Problem details: Return each record word for word and omit the pictures.

==== Input material ====

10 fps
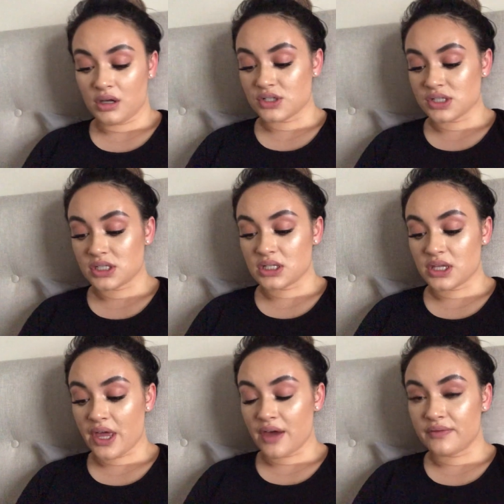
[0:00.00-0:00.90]
I just
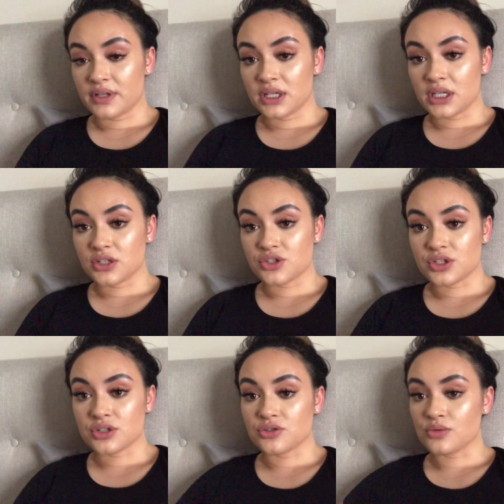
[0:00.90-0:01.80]
didn't have any
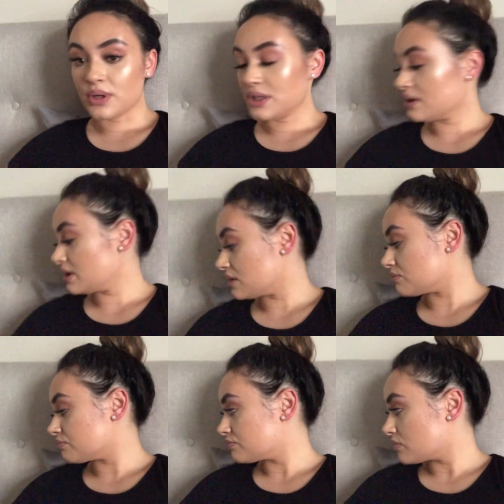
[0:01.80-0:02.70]
energy to do anything.
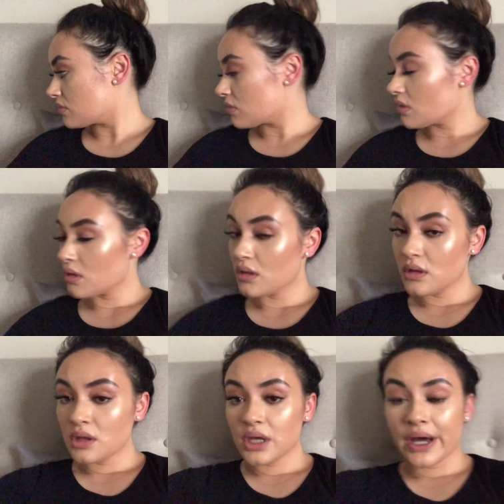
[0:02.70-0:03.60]

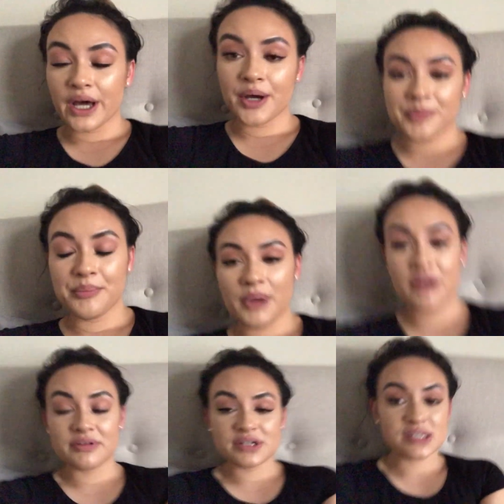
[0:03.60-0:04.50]
Um, my
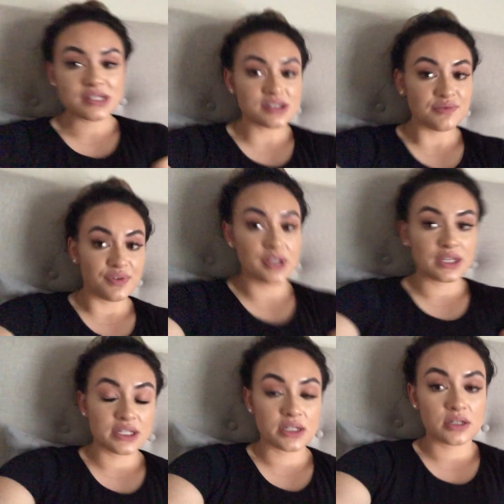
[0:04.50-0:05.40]
wrist is
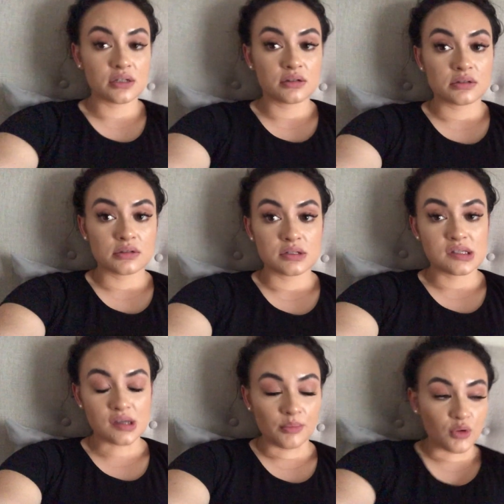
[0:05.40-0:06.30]
feeling
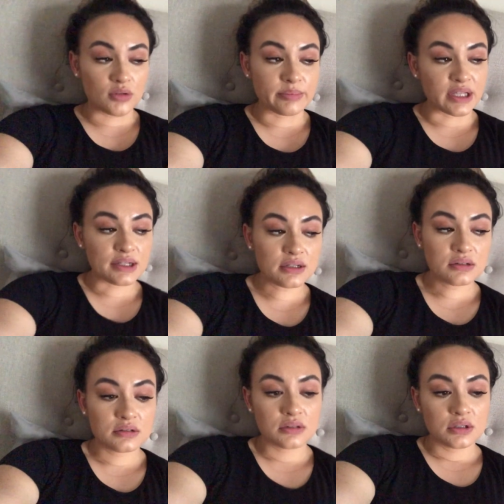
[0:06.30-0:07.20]
somewhat better.
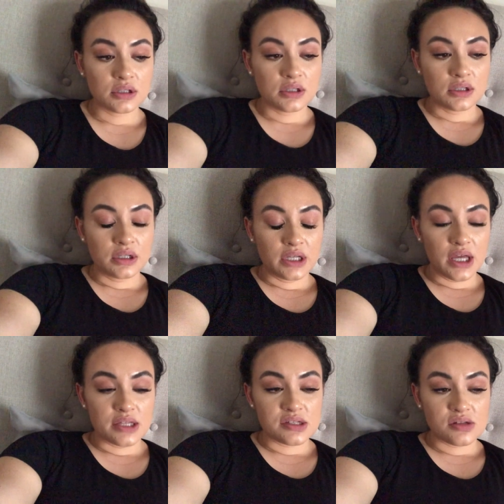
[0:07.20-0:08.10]

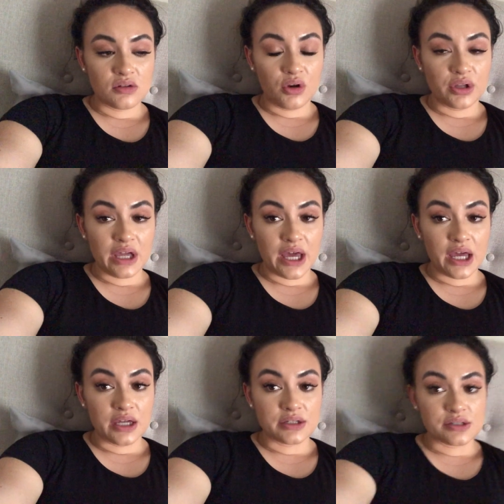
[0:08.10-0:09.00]
It's not
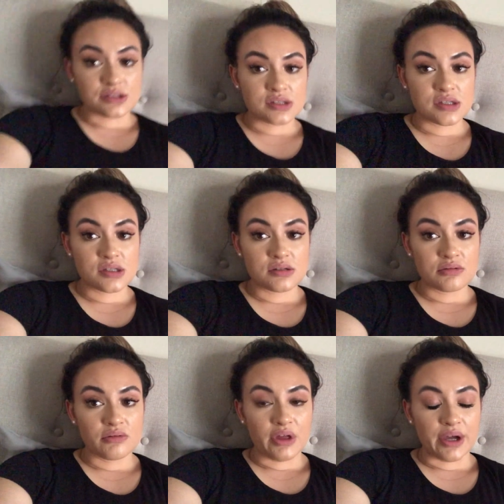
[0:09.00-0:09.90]
as
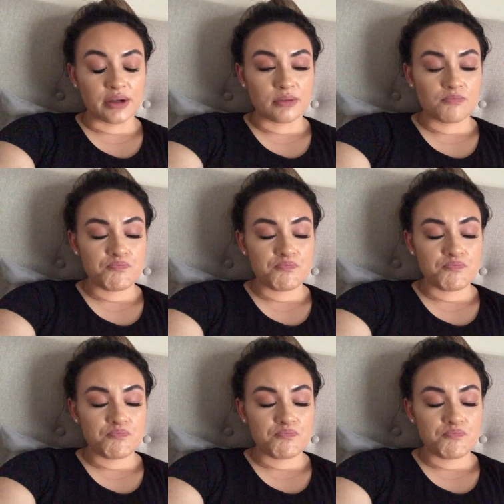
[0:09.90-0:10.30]
like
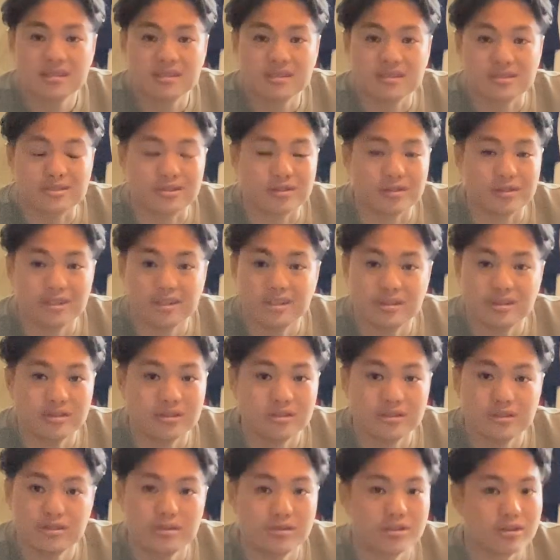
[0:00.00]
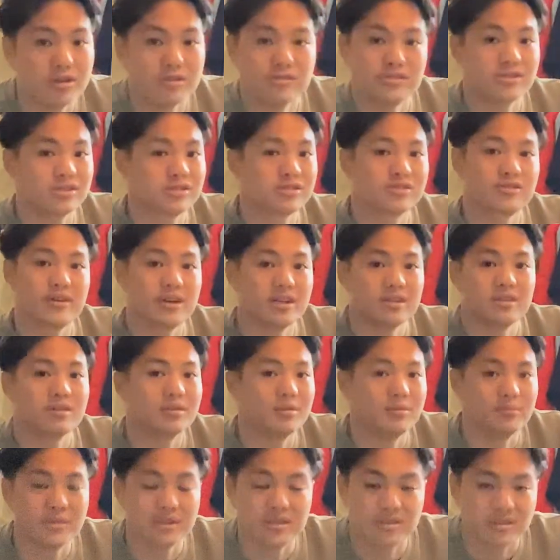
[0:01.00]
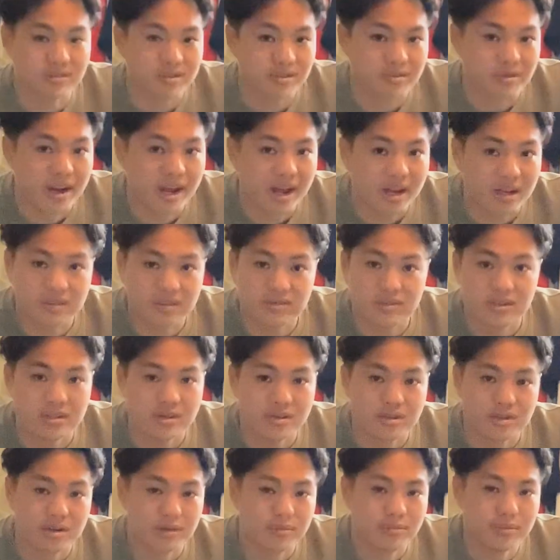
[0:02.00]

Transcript: So like you can go just straight to the middle of the rack if you know you're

====

Written solution:
10 fps
[0:00.00-0:00.90]
I just
[0:00.90-0:01.80]
didn't have any
[0:01.80-0:02.70]
energy to do anything.
[0:02.70-0:03.60]

[0:03.60-0:04.50]
Um, my
[0:04.50-0:05.40]
wrist is
[0:05.40-0:06.30]
feeling
[0:06.30-0:07.20]
somewhat better.
[0:07.20-0:08.10]

[0:08.10-0:09.00]
It's not
[0:09.00-0:09.90]
as
[0:09.90-0:10.30]
like
[0:00.00]
[0:01.00]
[0:02.00]

Transcript: So like you can go just straight to the middle of the rack if you know you're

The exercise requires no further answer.